#### [WORK TO COMPLETE]
Every record is to be copied unchanged, except that its pictures are removed.

─── AVAILABLE RECORDS ───

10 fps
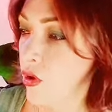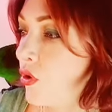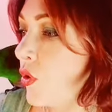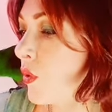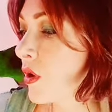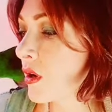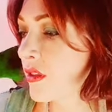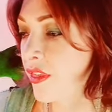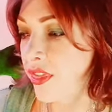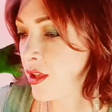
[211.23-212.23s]

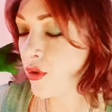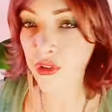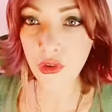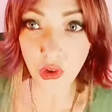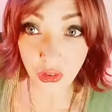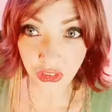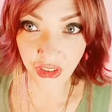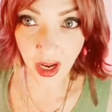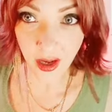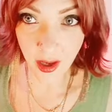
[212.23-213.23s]
the thing you're
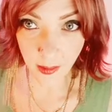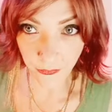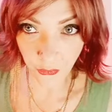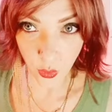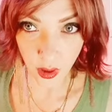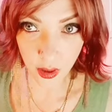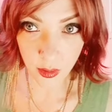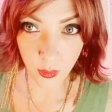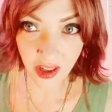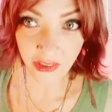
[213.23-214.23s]
standing up for.
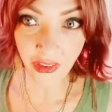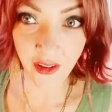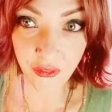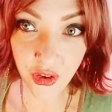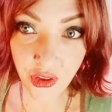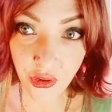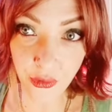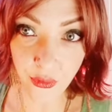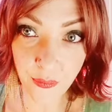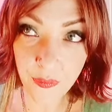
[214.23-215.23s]
What is that for
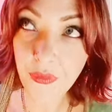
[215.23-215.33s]
you?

───

#### [THE COMPLETED TASK]
10 fps
[211.23-212.23s]

[212.23-213.23s]
the thing you're
[213.23-214.23s]
standing up for.
[214.23-215.23s]
What is that for
[215.23-215.33s]
you?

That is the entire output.